Nachdem die hohen Gäste im Fond Platz genommen hatten, schloss der Fahrer hinter Potiorek die Wagentür, stieg selber auf der rechten Seite ein und startete den Motor. Er fühlte große Erleichterung. Den Fahrern des Trosses zu erklären, dass man soeben die Fahrtroute geändert hatte, kam ihm in diesem Augenblick jedoch nicht in den Sinn. Der Gouverneur schnaufte tief durch und ließ sich in die gepolsterte Sitzbank sinken. Die Menschen in diesem Abschnitt der Uferstraße hatten von dem gescheiterten Anschlag vorher ganz offensichtlich nichts mitbekommen.

Sollten sie nur unbeschwert jubeln ...

Graf Harrach sprang auf das Trittbrett des Gräf & Stift, um dem hohen Paar während der Fahrt durch die Straßen näher zu sein und es bei Bedarf besser schützen zu können als zuvor. Leopold steuerte die Karosse hinter zwei Begleitfahrzeugen, in denen Geheimpolizisten saßen, über den Appelkai, drei weitere Wagen folgten mit wenig Abstand, während die hohen Herrschaften mit dem Statthalter plauderten.

Sie rollten entlang der Miljacka, und am gegenüberliegenden Ufer sah Leopold schon den Konak liegen, Oskar Potioreks Amtssitz. Die beiden Wagen vor ihm bogen ab, als die Franz-Joseph-Straße abzweigte, anstatt wie vorher im Rathaus vereinbart, einfach geradeaus weiterzufahren. Niemand hatte Leopold gesagt, dass es zum Spital gehen sollte. Er schlug daher das Lenkrad ebenfalls ein und dirigierte den schweren, offenen Wagen wie vorgesehen Richtung Innenstadt, um den vor ihm fahrenden Automobilen zu folgen. Potiorek schreckte auf.

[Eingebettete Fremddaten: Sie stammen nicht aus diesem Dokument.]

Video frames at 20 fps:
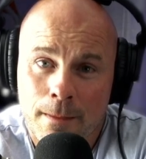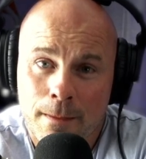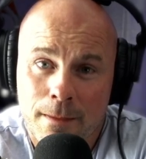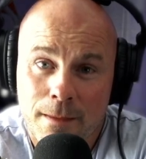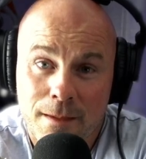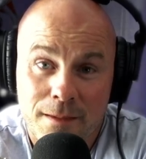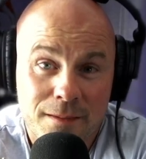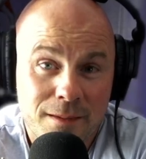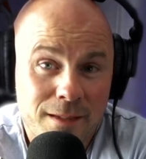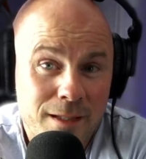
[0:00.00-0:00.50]

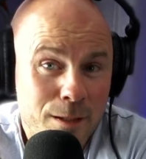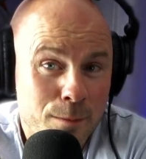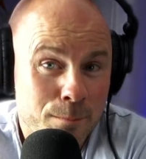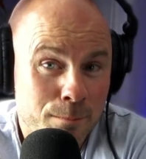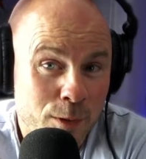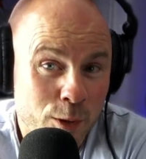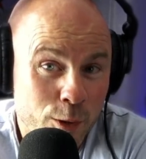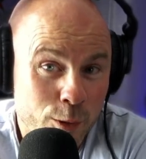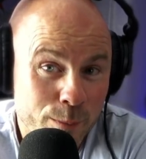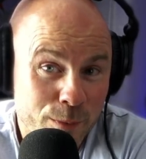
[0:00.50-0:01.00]
To see a
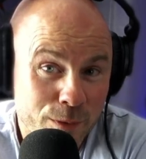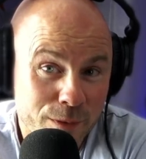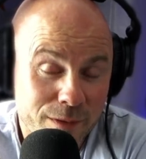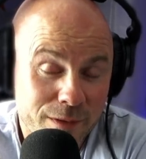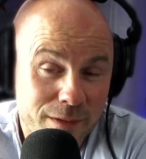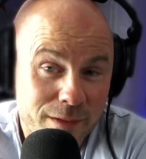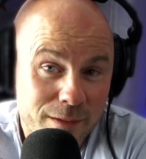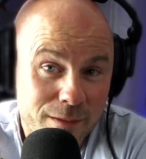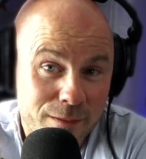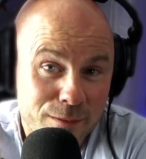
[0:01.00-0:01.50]

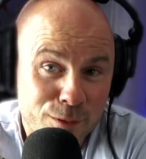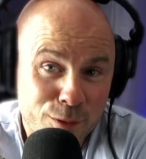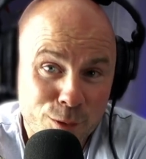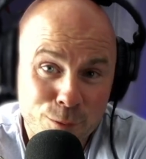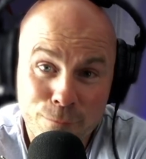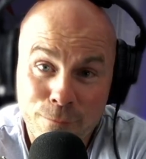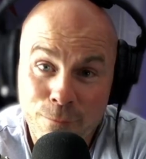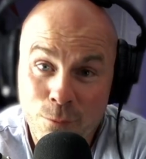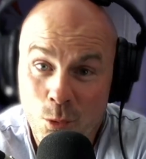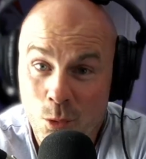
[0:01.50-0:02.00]
moment, a
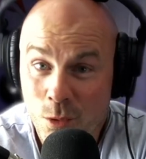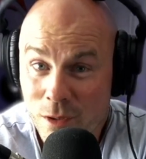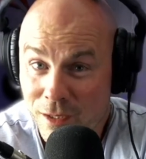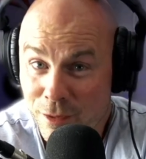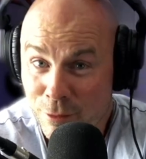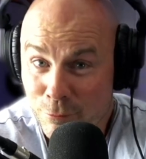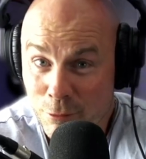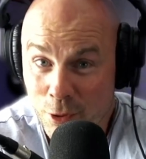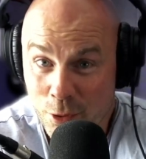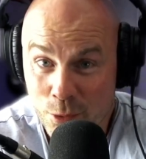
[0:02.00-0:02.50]
fork in
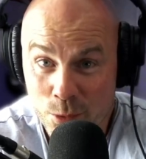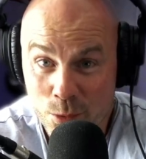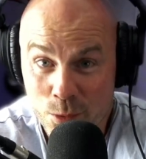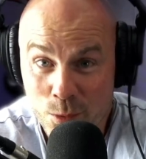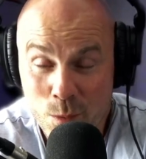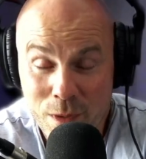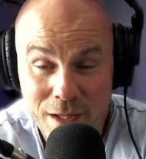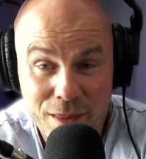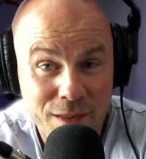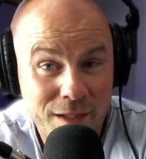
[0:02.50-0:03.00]
the road
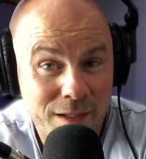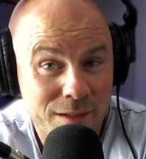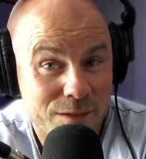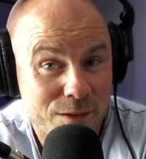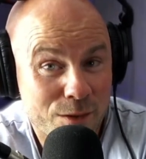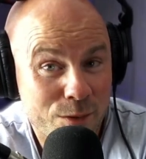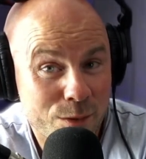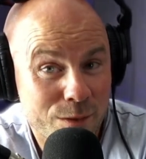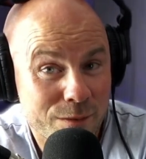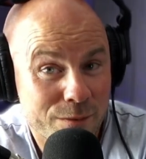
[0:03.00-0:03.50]
where things
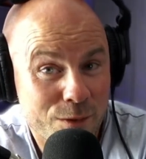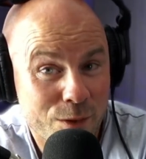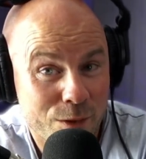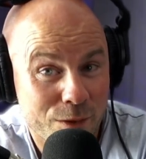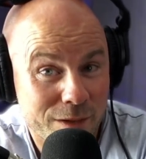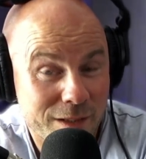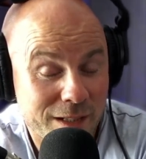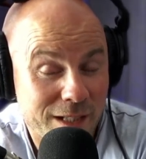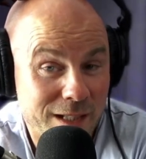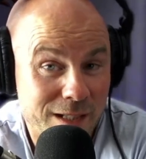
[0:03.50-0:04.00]
could have
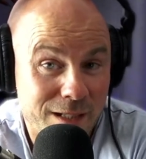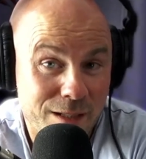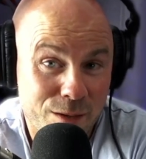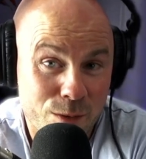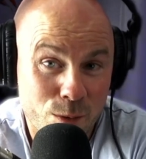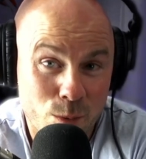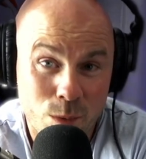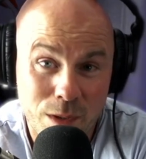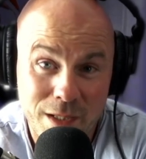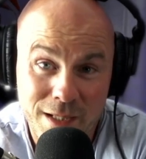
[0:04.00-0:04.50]
gone
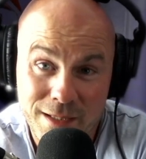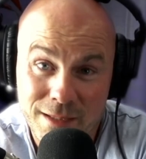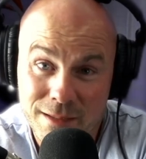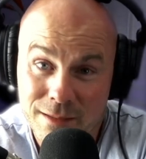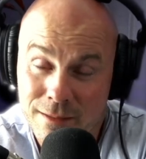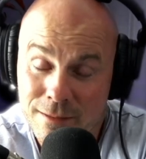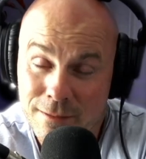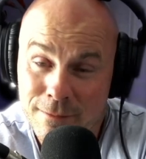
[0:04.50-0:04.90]
either way.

„Halt, Sie fahren ja falsch! Wir wollen über den Appelkai!”, rief er. Leopold bremste. Der Wagen kam vor einem Feinkostgeschäft an der Straßenecke bei der Lateinerbrücke zum Stehen. Der Gouverneur sah die Zweifel im Blick des Fahrers: „Mann, wir haben vorher im Rathaus beschlossen, den Appelkai weiterzufahren”, erklärte er hektisch. „Wegen des Attentats zuvor ... wir wollen zum Hospital.” Leopold nickte und legte den Rückwärtsgang ein. Das Getriebe knirschte.

In diesem Augenblick löste sich ein Mann aus der Menschenmenge entlang der Fahrbahn. Weit und breit war kein Polizist, der ihn hätte aufhalten können. Gavrilo Princip machte zwei schnelle Schritte auf den offenen Wagen des österreichischen Thronfolgers zu, zog die schwere Pistole aus dem Hosenbund und drückte ohne Zögern zweimal ab. Die erste Kugel durchbohrte die Wagentür und traf Sophie in die Seite. Die zweite zerfetzte Franz Ferdinands Halsschlagader.

Der Knall der Schüsse zerriss beinahe Leopolds Trommelfell. In Panik riss er das Steuer herum, trat das Gaspedal durch und raste über den Appelkai davon. Das Thronfolgerpaar war im Fond des Wagens zusammengesunken. Bewegung kam in die Menschenmenge. Passanten stürzten sich auf den Schützen und überwältigten ihn. Die Hölle brach los.

Franz Ferdinands hellblauer Uniformrock war blutüberströmt, und seine Augen waren weit aufgerissen. Sophie verblutete neben ihm. „Oh Gott! Um Gottes willen! – Der Erzherzog stirbt, und seine Frau auch!”, kreischte Potiorek voller Entsetzen. Er war in Panik. Seine Finger krallten sich in das Lederpolster der Rückenlehne, während er ungläubig auf die Sterbenden im Fond der Limousine starrte. Leopold umklammerte das Steuer des Wagens so fest, dass seine Fingerknöchel weiß hervortraten. Er holte alles aus dem Motor raus. Vergeblich. Das Unglück nahm seinen Lauf.